Вбежал парнишка в замасленной спецовке:
- Петрович! До инженера.
Денис Петрович вышел вслед за парнишкой и очень скоро вернулся.
- Депеша от Гарбузенко, - сообщил он, улыбаясь.
- Как?! - удивился Баранов. - Разве он не арестован?
- Выходит, не арестован, раз у них там работает собачья почта...
Степанов-Грузчик взял Дениса Петровича под руку, как барышню, и
сказал:
- Передайте, пожалуйста, по этой вашей почте - пора заняться
санаториями.
"ЛЕТУЧИЙ ГОЛЛАНДЕЦ"
Веста с корзиночкой в зубах толкнула лапами вертушку двери и
вошла в шкатулочное нутро кофейни Монжоса. В кофейне было пусто,
буфетчик переворачивал стулья. Взяв деньги, он положил в корзиночку
пачку табака и, когда собака ушла, прошел в подсобку, где подержал
кредитку над огнем, пока не выступили буквы... Прочитав, вышел во
двор.
Во дворе кофейни стояла платформа ломового извозчика. Несколько
парней с фабрики эфирных масел сгружали ящики с надписью: "Кофе
мокко".
- Все, хлопцы, - сказал им буфетчик, - несите их в дом.

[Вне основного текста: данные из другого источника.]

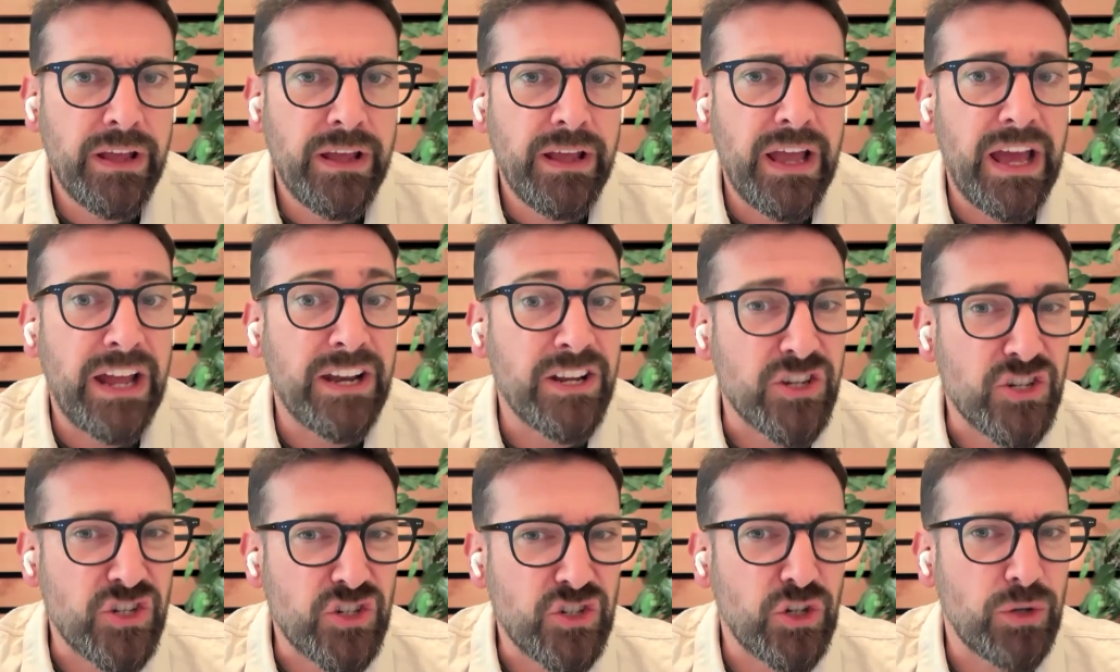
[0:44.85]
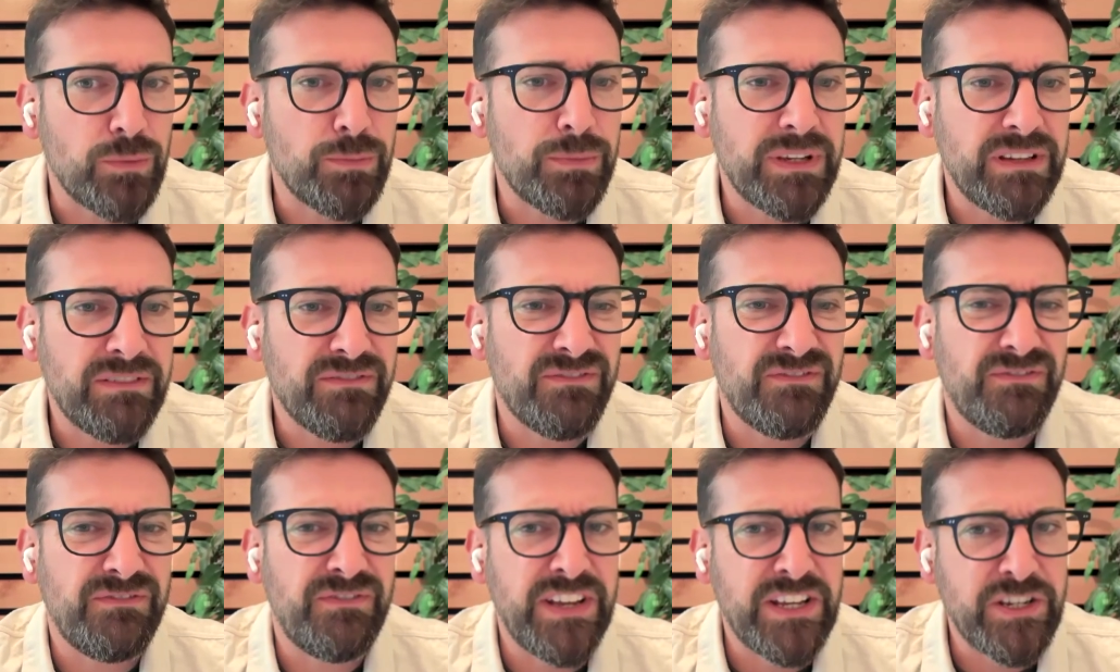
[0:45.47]
and it should be
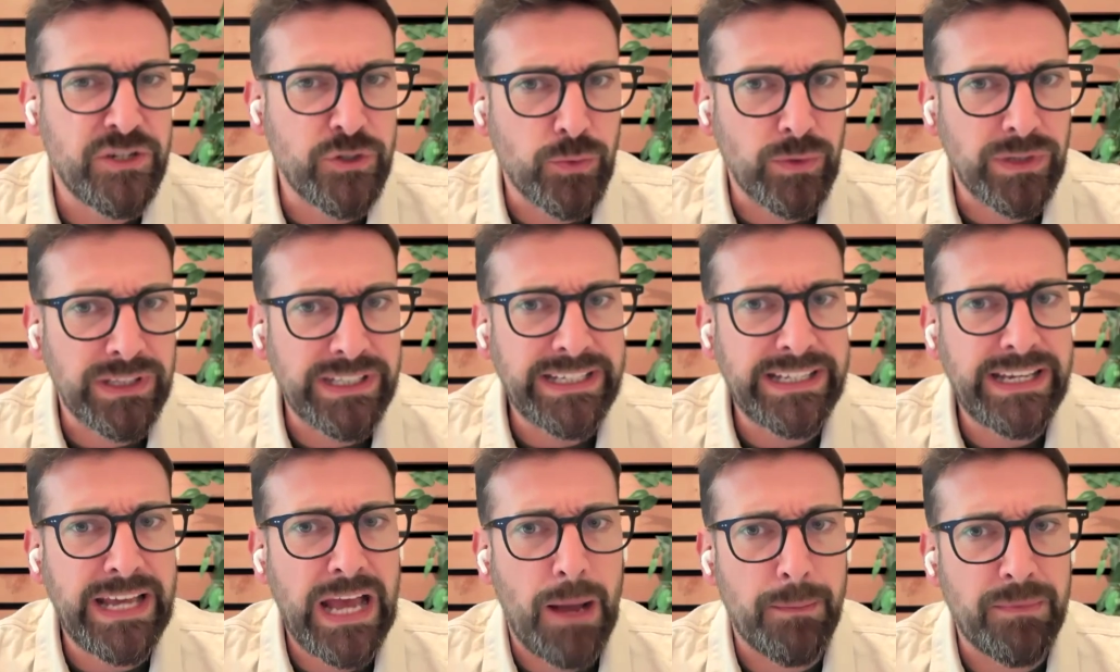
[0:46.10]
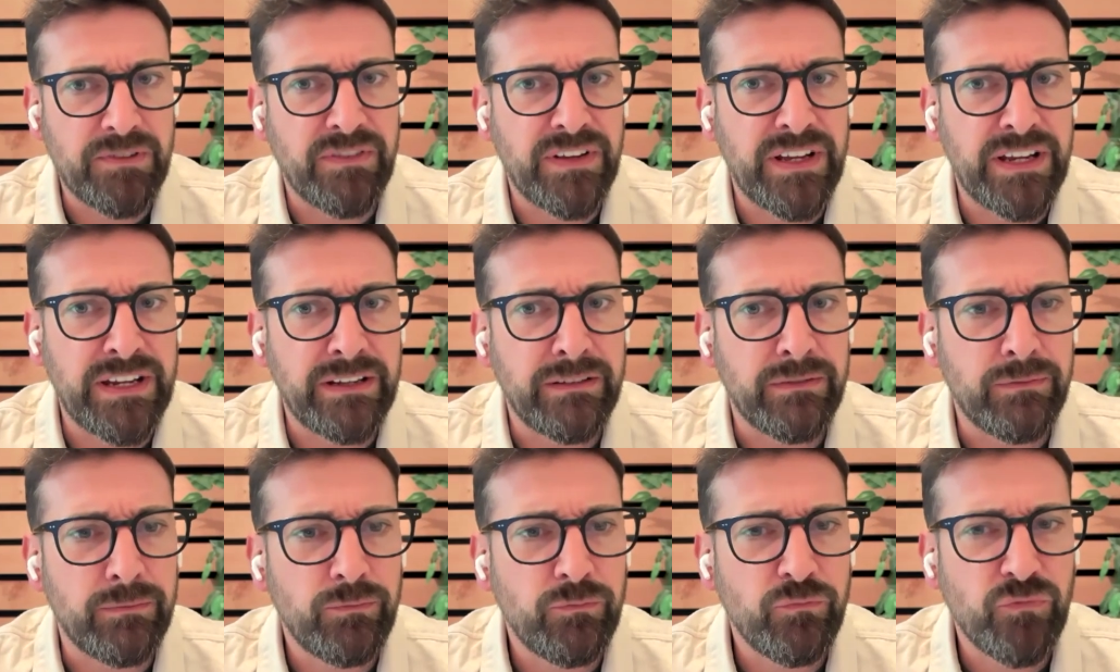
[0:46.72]
visually captivating,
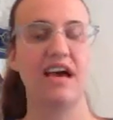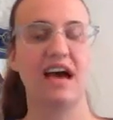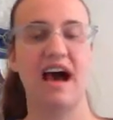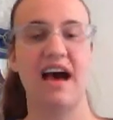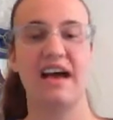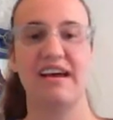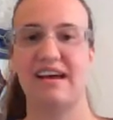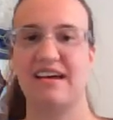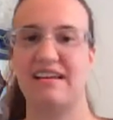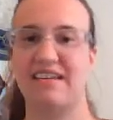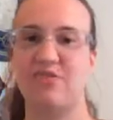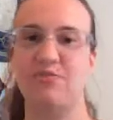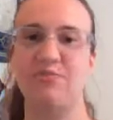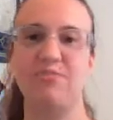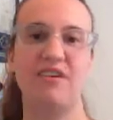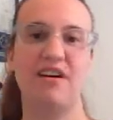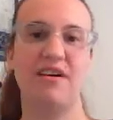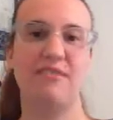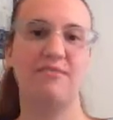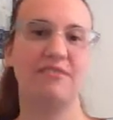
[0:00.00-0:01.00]
I got no
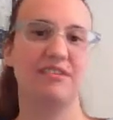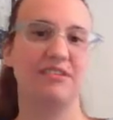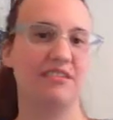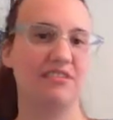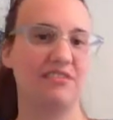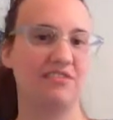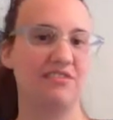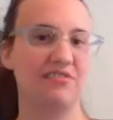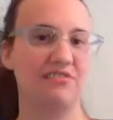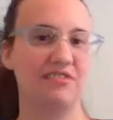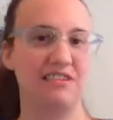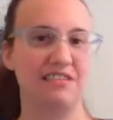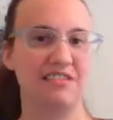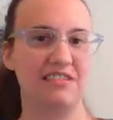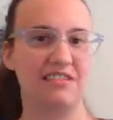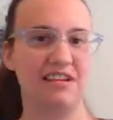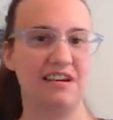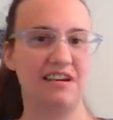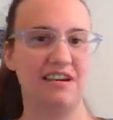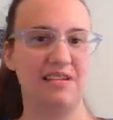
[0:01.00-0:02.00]
problem with the
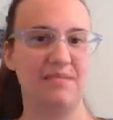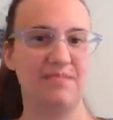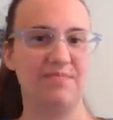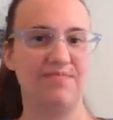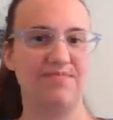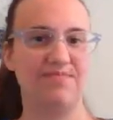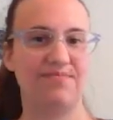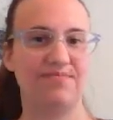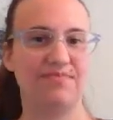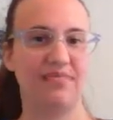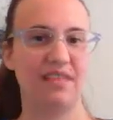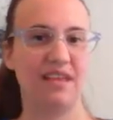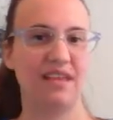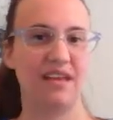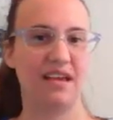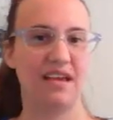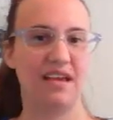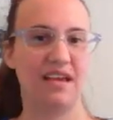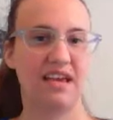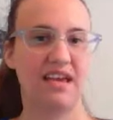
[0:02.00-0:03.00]
crudeness. And
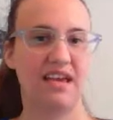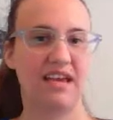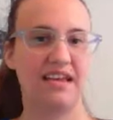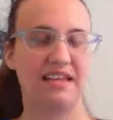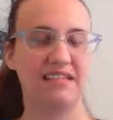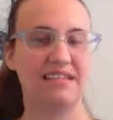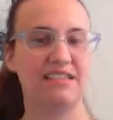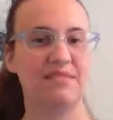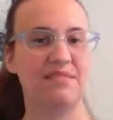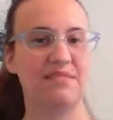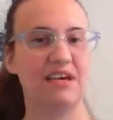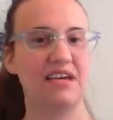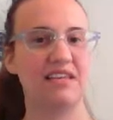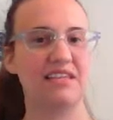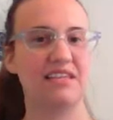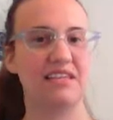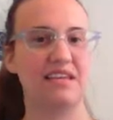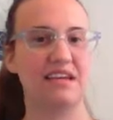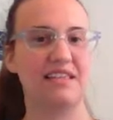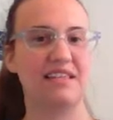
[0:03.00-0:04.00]
in some
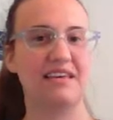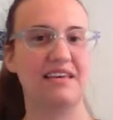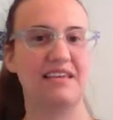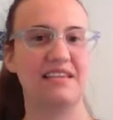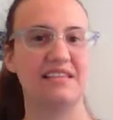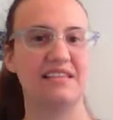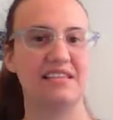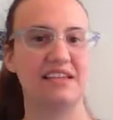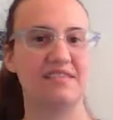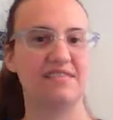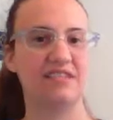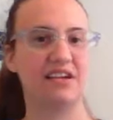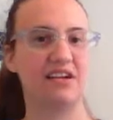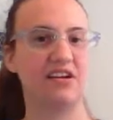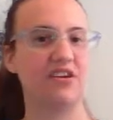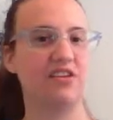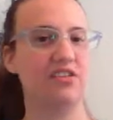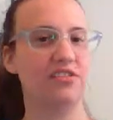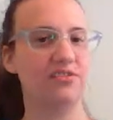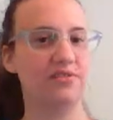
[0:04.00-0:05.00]
cases, I think is definitely
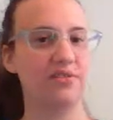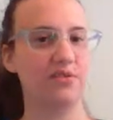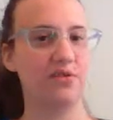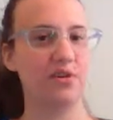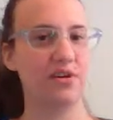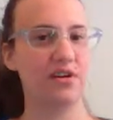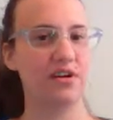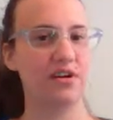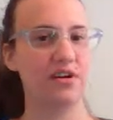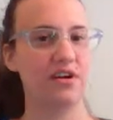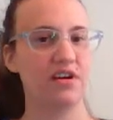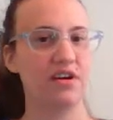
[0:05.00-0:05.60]
called for.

Хлопцы затащили ящики в кофейню, там распечатали. В ящиках были
патроны. В этот момент за дверью, завешенной полосатой шторой, хлопнул
выстрел... Один... другой...
- Ша, - сказал буфетчик, - без паники. Это всего-навсего
драндулет.
По набережной, фырча и стреляя синими выхлопами, катился
автомобиль Дубцова. Старший лейтенант в автомобильных очках, в кожаном
реглане сидел за рулем, рядом - ротмистр Гуров. Один из парней вытащил
из-под стойки ручной пулемет Гочкиса:
- Засмолить бы!
Буфетчик отвел в сторону ствол пулемета:
- Еще попадешь...
- В кого?
- В кого не надо.
Парень с удивлением оглядел улицу: кроме Дубцова и Гурова, не
было видно ни одной души. Ветер гнал по булыжнику клочки бумаги,
смятые папиросные пачки и прочий сор - следы поспешного бегства. А со
стороны гор, подступавших к морю, уже слышалась пальба.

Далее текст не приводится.